An Ice Axe is the most essential piece of equipment for winter climbing. It can be used for everything, from snow and ice climbing to skiing mountaineering to rescue and rescue. It can be a difficult decision to make the right axe, so it is important that you know what you are looking for before purchasing.
The ice axe is a technical tool, so it’s important to choose a model that suits your skill level and the type of climbing you plan on doing most often. The weight, curvature and material of the shaft all play a role in how well it performs.
A piolet will be more suitable if you are climbing on steeper terrain. This is because ice tools with a curving shaft tend to twist away from the downward force-axis. This can lead them to fall less frequently and pose a greater risk of injury.
You should also ensure that the axe’s head is comfortable to grip and doesn’t pinch your hands. It should be made out of lightweight materials, such as aluminium and carbon fiber, that can easily penetrate the snow.
You may want to buy additional accessories depending on your personal preference to make your ice-axe more useful in the mountains. These accessories include a leash-stop, snow basket, and pick and adze protection.

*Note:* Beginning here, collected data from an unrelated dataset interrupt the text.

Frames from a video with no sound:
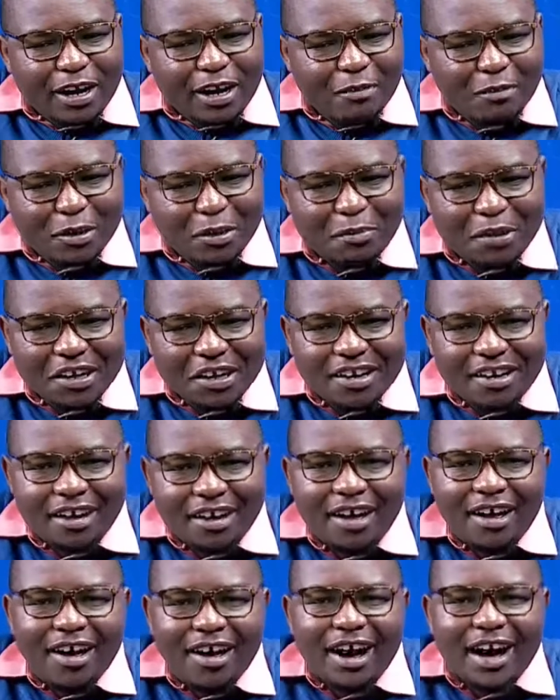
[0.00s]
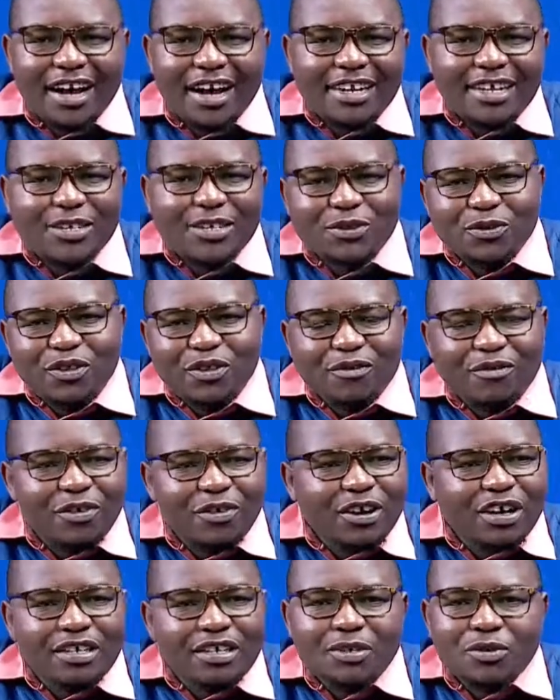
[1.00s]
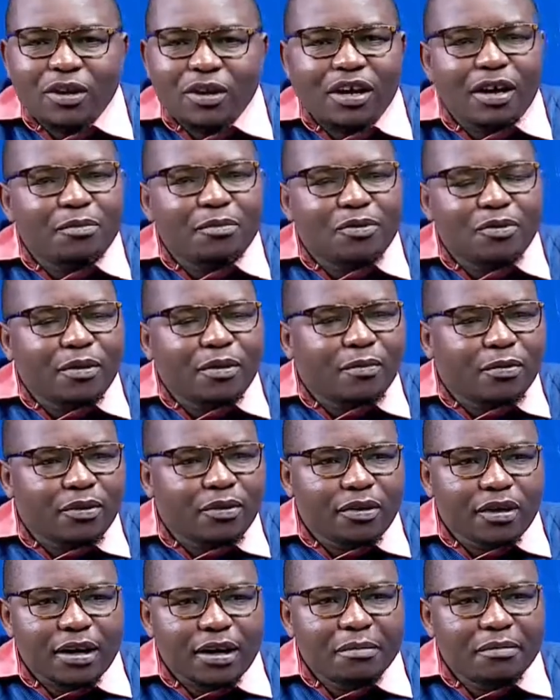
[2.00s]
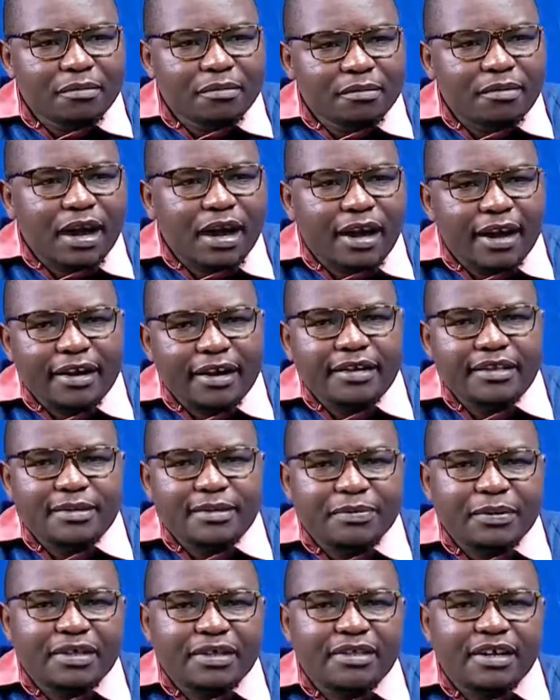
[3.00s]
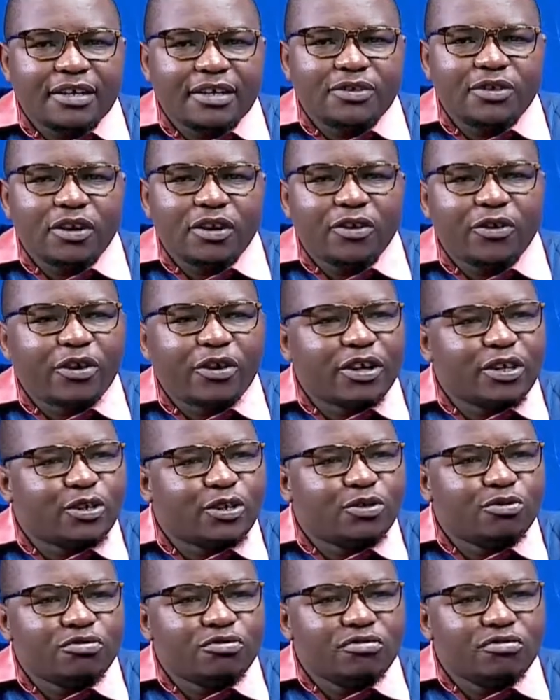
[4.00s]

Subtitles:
welcoming me, and to the viewers, welcome to the program. I anticipate that you are going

A leash stop is a rubber- or metal keeper that holds the leash to the shaft of your iceaxe so it doesn’t slip while you’re downhill. A snow basket is similar in function to a ski pole basket and serves as a temporary mounting point for the Ice Axe vs Crampons, so it doesn’t sink into the snow.
The adze also plays an important role in your ice tool. Make sure that it can penetrate snow without damaging the blade. The adze is an excellent tool for hiking or mountaineering who does not want to wear crampons. It will cut down steps and make it easier to walk uphill in the snow.

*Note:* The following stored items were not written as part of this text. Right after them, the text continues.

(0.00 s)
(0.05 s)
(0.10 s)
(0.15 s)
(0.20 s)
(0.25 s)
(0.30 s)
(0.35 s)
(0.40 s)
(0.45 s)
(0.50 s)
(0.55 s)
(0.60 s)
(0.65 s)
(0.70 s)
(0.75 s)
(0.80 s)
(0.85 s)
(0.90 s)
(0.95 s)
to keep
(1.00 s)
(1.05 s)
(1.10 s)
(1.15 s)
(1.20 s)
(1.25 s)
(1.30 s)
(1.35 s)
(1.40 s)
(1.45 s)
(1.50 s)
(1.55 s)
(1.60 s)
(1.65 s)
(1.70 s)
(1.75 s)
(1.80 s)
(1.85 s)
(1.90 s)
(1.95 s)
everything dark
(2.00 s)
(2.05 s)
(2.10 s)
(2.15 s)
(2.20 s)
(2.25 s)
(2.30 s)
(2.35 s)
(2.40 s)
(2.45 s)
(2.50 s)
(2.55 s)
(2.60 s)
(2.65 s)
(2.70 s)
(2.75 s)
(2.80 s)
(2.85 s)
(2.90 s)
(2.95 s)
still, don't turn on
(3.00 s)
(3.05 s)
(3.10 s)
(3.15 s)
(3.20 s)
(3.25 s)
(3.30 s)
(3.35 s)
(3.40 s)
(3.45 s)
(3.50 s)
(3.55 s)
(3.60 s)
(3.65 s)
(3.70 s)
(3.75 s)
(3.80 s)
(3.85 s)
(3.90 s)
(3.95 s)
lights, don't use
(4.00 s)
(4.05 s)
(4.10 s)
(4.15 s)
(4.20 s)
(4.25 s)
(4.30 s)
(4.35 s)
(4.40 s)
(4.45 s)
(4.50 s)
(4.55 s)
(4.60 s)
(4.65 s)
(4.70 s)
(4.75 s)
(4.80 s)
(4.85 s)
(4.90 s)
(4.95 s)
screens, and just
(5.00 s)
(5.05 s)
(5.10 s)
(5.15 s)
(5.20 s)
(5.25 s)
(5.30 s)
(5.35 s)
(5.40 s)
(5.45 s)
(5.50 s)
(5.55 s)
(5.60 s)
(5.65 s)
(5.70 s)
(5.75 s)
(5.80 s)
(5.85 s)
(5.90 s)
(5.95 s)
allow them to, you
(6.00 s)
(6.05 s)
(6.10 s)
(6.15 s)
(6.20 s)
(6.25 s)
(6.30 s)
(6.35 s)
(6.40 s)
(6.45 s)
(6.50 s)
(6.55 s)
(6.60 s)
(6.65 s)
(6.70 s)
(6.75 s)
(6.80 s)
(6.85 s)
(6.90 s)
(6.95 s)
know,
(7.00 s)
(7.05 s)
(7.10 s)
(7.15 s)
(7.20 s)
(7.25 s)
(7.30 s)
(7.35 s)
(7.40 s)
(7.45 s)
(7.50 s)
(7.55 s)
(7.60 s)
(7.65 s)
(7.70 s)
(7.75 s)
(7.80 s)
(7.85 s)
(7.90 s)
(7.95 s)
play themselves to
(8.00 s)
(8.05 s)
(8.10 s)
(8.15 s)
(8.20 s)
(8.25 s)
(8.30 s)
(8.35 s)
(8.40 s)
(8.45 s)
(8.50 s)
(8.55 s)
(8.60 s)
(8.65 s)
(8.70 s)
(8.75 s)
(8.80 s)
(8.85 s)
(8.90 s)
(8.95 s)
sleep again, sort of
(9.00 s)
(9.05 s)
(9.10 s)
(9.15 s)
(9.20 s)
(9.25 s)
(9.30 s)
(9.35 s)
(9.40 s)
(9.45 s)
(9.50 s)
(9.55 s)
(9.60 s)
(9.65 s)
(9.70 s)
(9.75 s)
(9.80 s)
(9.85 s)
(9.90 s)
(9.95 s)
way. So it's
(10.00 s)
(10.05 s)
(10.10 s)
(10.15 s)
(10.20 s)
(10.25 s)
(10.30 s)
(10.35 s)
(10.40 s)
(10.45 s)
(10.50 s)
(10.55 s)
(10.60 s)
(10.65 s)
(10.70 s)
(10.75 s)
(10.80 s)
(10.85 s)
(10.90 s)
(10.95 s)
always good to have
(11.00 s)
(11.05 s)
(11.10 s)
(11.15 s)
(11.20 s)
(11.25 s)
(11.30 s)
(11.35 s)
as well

You can also use the adze for self-arrest on slippery slopes, especially on small slopes. To prevent the adze from biting you, press it into the hollow under your collarbone.
A common self-arrest technique is to drive the adze into the snow, then turn your body so that you’re lying on your stomach and your feet are pointing downhill. You can then burry the pick into the snow so that it’s deep enough to prevent you from sliding back uphill.
By driving your ice saw horizontally or vertically, and then clipping a carabiner to its base, you can create a snow anchor. This can be used to support a seated position while belaying or to add a second point for an existing snow anchor.